His room too was treacherously illumined by the moon, and the old familiarity of it was sharp with ghosts that neither slept nor waked. Without turning on the light he went and sat on the bed. Outside the windows the interminable Crickets and frogs, as though the moon’s rays were thin glass impacting among the trees and shrubs and shattering in brittle musical rain upon the ground, and above this and with a deep timbrous quality, the measured respirations of the pump in the electric plant beyond the barn.

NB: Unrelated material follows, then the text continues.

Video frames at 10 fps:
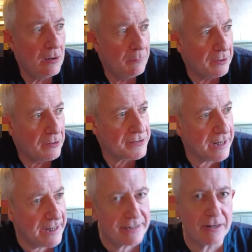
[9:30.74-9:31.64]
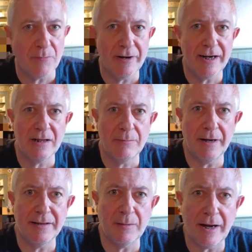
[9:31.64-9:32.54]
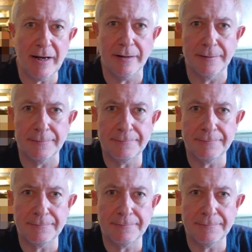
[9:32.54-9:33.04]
because he's going to bring in the bacon.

He dug another cigarette from his pocket and lit it. But he took only two draughts before he flung it away. And then he sat quietly in the room which he and John had shared in the young masculine violence of their twinship, on the bed where he and his wife had lain the last night of his leave, the night before he went back to England and thence out to the Front again, where John already Was. Beside him on the pillow the wild bronze flame of her hair was hushed now in the darkness, and she lay holding his arm with both hands against her breast while they talked quietly, soberly at last.
But he was not thinking of her then. When he thought of her who lay rigid in the dark beside him, holding his arm tightly between her breasts, it was only to be a little savagely ashamed of the heedless thing he had done to her. He was thinking of hisbrother whom he had not seen in over a year, thinking that in a month they would see one another again.
Nor was he thinking of her now, although the walls held, like a withered flower in a casket, the fragrance of that magical chaos in which they had briefly lived, tragic and transient as a blooming of honeysuckle. He was thinking of his dead brother; the spirit of their violent complementing days lay like a dust everywhere in the room, obliterating the scent of that other presence, stopping his breathing, and he went to the window and flung the sash crashing upward and leaned there, gulping air into his lungs like a man who has been submerged and who still cannot believe that he has reached the surface again.
Later, lying naked between the sheets, he waked himself with his own groaning. The room was filled now with a gray light, sourceless and chill, and he turned his head and saw Miss Jenny, the woolen shawl about her shoulders, sitting in a chair beside the bed.
“What’s the matter?” he said.
“That’s what I want to know,” Miss Jenny answered. “You make more noise than that water pump.”
“I want a drink.”
Miss Jenny leaned forward and raised a glass from the floor beside her and extended it to him. Bayard had risen on his elbow. “I said a drink,” he said.
“You drink this milk, boy,” Miss Jenny commanded. “You think I’m going to sit up all night just to feed you whisky? Drink it, now.”